Best way to check to check your child’s temperature is either in the mouth, under the tongue or in the armpit. The American Academy of Pediatrics (AAP) recommends only using digital thermometers in children. Mercury thermometers should not be used because they pose a risk of mercury exposure and poisoning if they break.

What do do if your baby has a temperature

If your baby has a temperature and is less than 3 months then seek medical attention as soon as possible. For older children try bathing them in lukewarm water so that you can bring their temperature down slowly.

Try and hydrate your child either with water, breastmilk or formula.
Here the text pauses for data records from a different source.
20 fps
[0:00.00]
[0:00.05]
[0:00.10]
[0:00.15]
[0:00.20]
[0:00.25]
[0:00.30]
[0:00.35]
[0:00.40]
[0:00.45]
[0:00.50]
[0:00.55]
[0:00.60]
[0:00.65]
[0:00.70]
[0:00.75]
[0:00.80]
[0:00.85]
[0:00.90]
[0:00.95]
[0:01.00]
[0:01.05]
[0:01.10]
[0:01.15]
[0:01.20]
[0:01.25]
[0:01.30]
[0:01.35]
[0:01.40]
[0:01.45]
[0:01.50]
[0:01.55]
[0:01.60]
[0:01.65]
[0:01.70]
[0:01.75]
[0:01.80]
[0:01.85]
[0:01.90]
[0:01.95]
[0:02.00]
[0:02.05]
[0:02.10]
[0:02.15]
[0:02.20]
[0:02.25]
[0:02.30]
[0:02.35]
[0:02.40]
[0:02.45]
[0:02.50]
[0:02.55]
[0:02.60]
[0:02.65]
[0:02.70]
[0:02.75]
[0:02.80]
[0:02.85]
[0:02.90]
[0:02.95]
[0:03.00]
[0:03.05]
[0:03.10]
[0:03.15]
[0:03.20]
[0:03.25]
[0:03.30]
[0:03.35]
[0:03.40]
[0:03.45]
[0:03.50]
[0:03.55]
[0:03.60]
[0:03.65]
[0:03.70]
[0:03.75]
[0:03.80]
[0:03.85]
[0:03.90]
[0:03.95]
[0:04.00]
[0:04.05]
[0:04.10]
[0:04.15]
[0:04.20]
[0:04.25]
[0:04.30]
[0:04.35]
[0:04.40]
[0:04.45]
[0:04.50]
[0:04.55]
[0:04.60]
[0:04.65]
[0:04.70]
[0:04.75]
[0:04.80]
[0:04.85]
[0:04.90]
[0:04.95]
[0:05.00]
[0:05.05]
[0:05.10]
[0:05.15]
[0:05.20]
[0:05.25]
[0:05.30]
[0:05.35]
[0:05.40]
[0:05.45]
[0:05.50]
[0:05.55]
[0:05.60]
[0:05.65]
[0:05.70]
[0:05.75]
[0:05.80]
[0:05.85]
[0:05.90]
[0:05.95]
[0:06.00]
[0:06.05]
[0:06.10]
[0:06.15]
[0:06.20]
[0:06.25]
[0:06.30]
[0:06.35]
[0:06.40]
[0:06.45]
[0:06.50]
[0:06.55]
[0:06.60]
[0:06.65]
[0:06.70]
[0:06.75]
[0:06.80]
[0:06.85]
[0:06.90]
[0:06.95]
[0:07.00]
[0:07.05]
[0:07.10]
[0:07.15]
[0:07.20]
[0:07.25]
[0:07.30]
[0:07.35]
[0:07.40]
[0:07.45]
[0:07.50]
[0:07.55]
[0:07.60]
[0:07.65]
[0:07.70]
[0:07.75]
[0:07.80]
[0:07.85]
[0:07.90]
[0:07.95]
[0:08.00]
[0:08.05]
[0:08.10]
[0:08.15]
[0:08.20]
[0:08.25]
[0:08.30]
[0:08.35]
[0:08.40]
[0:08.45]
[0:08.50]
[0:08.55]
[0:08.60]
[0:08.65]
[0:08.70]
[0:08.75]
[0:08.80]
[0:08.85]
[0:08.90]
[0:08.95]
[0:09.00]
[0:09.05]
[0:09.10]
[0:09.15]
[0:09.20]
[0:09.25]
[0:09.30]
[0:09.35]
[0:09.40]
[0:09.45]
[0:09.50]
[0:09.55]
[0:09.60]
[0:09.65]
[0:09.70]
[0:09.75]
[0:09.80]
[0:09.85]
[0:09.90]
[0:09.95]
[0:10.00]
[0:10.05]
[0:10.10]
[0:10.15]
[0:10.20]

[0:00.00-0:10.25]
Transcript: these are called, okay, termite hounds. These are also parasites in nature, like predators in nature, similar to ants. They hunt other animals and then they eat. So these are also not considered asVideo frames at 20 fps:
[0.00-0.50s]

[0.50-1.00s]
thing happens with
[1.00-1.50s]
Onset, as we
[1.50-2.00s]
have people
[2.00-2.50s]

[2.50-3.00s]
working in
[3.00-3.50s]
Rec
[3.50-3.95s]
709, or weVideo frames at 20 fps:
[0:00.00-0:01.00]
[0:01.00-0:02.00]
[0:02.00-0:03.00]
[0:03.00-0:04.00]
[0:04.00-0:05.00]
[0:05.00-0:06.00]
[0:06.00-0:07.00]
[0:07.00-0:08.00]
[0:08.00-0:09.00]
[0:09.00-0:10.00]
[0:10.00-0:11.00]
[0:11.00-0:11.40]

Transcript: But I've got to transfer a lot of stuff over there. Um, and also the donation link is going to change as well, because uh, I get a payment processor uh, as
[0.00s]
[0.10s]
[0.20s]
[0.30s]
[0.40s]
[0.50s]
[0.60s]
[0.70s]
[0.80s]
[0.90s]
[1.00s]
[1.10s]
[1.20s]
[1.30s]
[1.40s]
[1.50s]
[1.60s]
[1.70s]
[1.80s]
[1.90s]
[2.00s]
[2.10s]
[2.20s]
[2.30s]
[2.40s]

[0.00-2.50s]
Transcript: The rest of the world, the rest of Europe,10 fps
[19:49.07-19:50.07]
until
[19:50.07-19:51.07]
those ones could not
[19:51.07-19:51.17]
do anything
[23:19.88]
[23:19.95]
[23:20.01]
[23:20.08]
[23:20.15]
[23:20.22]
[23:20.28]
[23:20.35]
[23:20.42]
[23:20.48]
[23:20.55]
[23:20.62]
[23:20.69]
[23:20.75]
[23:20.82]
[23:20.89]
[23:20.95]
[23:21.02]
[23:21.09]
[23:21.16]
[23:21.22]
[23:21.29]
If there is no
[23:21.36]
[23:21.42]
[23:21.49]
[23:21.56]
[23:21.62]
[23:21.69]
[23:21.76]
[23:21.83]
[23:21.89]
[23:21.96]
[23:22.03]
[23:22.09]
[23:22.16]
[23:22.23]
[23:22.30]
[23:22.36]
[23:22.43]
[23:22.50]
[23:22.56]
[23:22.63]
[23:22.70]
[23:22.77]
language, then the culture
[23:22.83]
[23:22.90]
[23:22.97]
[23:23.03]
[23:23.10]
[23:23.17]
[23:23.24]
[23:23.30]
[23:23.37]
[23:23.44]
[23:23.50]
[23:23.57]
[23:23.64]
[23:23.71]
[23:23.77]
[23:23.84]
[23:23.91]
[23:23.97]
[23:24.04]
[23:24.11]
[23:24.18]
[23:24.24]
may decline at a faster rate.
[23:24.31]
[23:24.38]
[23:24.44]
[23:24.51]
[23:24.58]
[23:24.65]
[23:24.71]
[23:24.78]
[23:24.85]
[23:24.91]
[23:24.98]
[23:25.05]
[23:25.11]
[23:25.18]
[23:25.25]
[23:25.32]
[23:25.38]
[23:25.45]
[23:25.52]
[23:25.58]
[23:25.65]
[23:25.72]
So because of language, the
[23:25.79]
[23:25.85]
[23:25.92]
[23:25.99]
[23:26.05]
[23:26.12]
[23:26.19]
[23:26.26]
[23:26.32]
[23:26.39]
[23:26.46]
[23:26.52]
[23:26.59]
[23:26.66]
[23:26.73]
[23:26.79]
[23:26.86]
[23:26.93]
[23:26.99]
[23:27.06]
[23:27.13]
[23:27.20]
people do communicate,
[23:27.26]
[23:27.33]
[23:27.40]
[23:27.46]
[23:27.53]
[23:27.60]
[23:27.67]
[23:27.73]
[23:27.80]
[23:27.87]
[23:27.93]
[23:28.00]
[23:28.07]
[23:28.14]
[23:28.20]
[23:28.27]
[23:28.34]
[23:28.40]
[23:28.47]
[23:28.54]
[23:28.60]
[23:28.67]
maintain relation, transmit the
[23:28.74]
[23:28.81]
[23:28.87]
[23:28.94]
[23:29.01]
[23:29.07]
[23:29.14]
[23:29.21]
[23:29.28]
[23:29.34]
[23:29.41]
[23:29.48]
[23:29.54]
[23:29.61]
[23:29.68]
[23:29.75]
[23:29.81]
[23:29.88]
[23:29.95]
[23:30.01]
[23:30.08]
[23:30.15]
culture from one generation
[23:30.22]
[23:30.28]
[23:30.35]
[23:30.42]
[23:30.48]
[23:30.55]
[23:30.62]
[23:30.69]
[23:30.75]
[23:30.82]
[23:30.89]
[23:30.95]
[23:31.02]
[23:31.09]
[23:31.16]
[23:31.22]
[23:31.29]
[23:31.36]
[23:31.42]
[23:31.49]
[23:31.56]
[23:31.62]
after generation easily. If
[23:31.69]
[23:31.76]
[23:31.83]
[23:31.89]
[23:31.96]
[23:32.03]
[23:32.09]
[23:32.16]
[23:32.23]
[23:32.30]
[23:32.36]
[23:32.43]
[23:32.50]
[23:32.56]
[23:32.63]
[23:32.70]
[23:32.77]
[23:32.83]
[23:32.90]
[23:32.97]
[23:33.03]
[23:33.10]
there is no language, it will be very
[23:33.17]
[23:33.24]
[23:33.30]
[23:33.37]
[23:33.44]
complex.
High temperatures can cause severe dehydration so it is very important to rehydrate. A dehydrated baby may have little or no wet nappies and have no tears when crying.

Medications such as paracetamol or ibuprofen can be given to babies 6 months or older, but please make sure that you speak to a medical professional before you administer any.

Just remember, if you are concerned at all about your babies wellbeing then do not wait to get help.